World Neurosurgery
- Discipline: Neurosurgery
- Language: English
- Edited by: Edward C. Benzel

Publication details
- Former name(s): Surgical Neurology
- History: 1973–present
- Publisher: Elsevier
- Frequency: Monthly
- Impact factor: 2.104 (2020)

Standard abbreviations
- ISO 4: World Neurosurg.

Indexing
- ISSN: 1878-8750
- OCLC no.: 565924269

Links
- Journal homepage; Online access; Online archive; Journal page at publisher's website;

= World Neurosurgery =

World Neurosurgery is a monthly peer-reviewed medical journal that was established in 1973 as Surgical Neurology before obtaining its current name in 2010. It is published by Elsevier and is the official journal of the World Federation of Neurosurgical Societies.

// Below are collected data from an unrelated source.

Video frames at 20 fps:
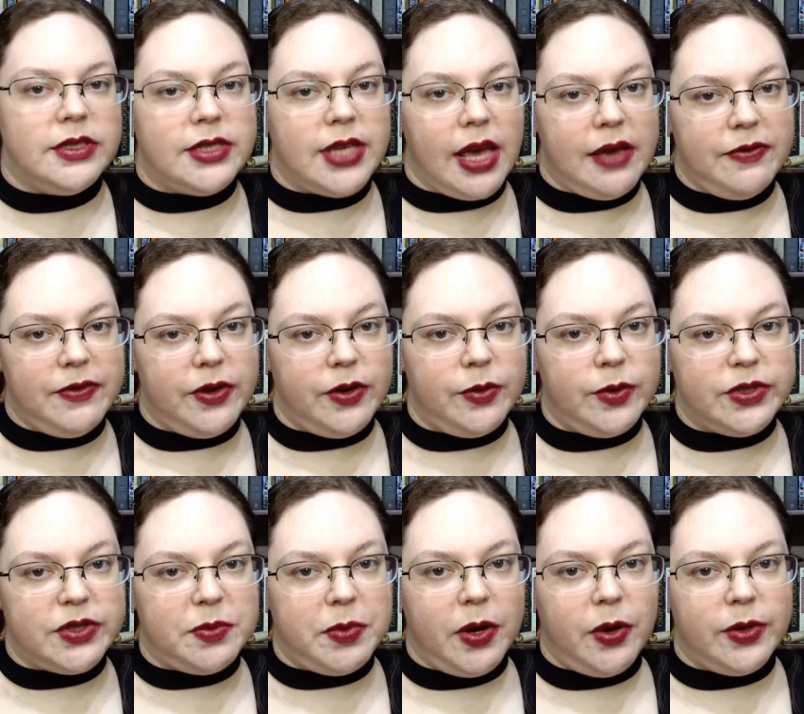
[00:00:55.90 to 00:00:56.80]

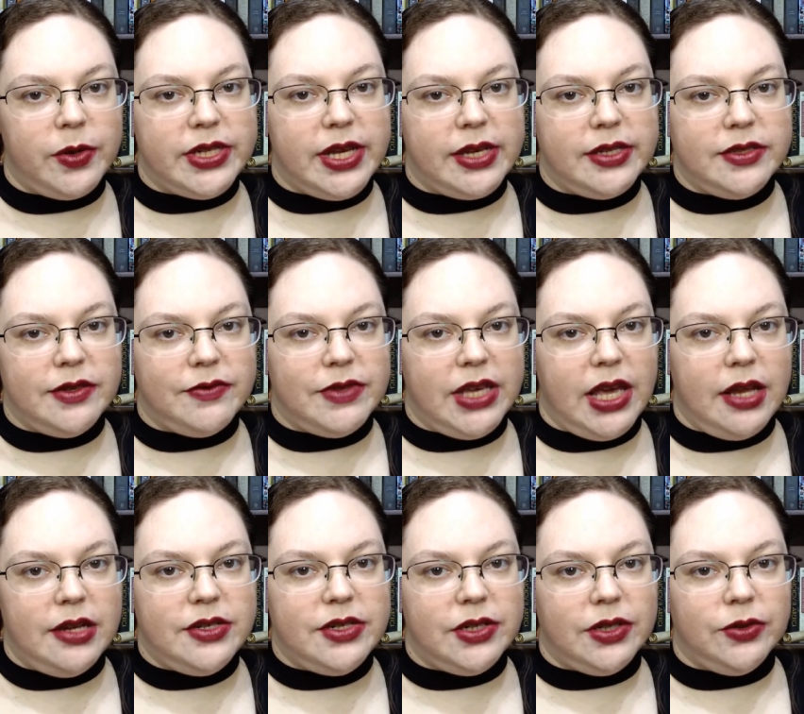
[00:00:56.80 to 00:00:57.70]
Sappho was a poetess of
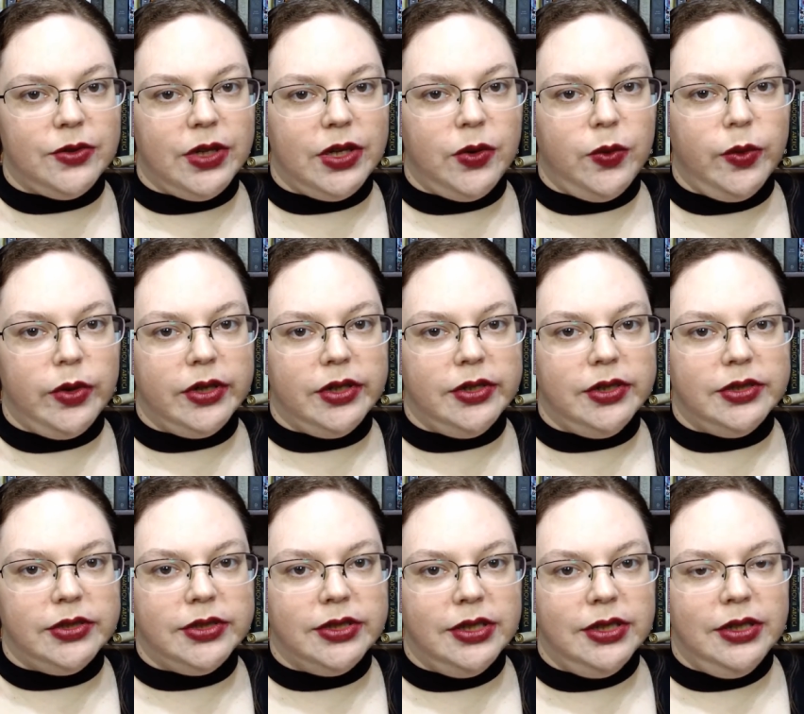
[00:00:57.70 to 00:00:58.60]
the ancient Greek
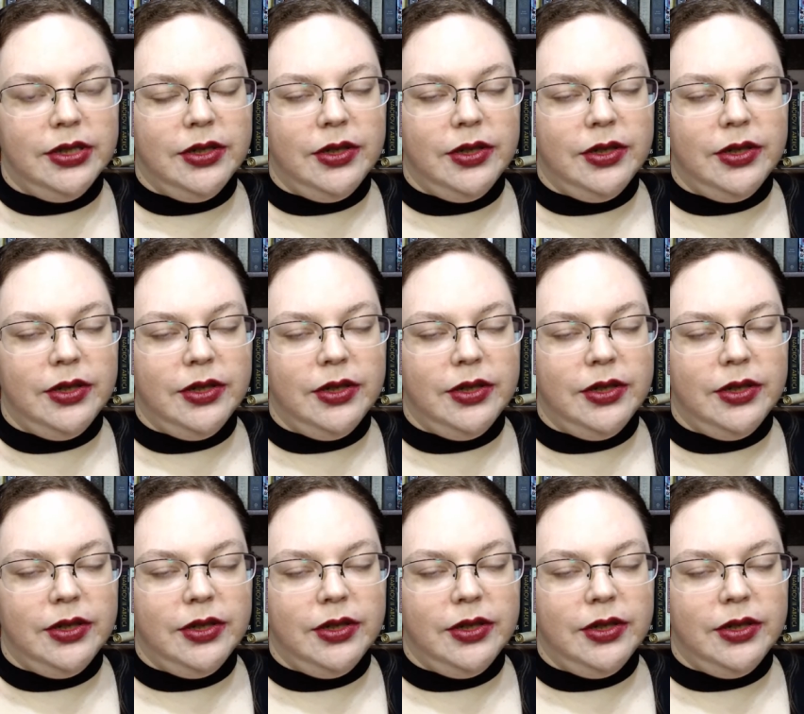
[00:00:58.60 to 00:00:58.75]
world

The editor-in-chief is Edward C. Benzel (Department of Neurosurgery, Cleveland Clinic).

== Editors-in-chief ==
Editors-in-chief have included:
- Paul Bucy (Wake Forest University School of Medicine) and Robert J. White (Case Western Reserve University), 1973-1985
- Eben Alexander Jr (Bowman Gray School of Medicine), 1986-1993
- James I. Ausman (University of Illinois at Chicago and University of California, Los Angeles), 1994-2009
- Michael L.J. Apuzzo (Keck School of Medicine of USC), 2010–2015
- Edward C. Benzel (Department of Neurosurgery, Cleveland Clinic, January, 2015–present

== Abstracting and indexing ==
The journal is abstracted and indexed in:

- Current Contents/Clinical Practice
- BIOSIS Previews
- MEDLINE/PubMed
- Science Citation Index
- Excerpta Medica
- EMBASE
- Scopus

According to the Journal Citation Reports, the journal has a 2020 impact factor of 2.104.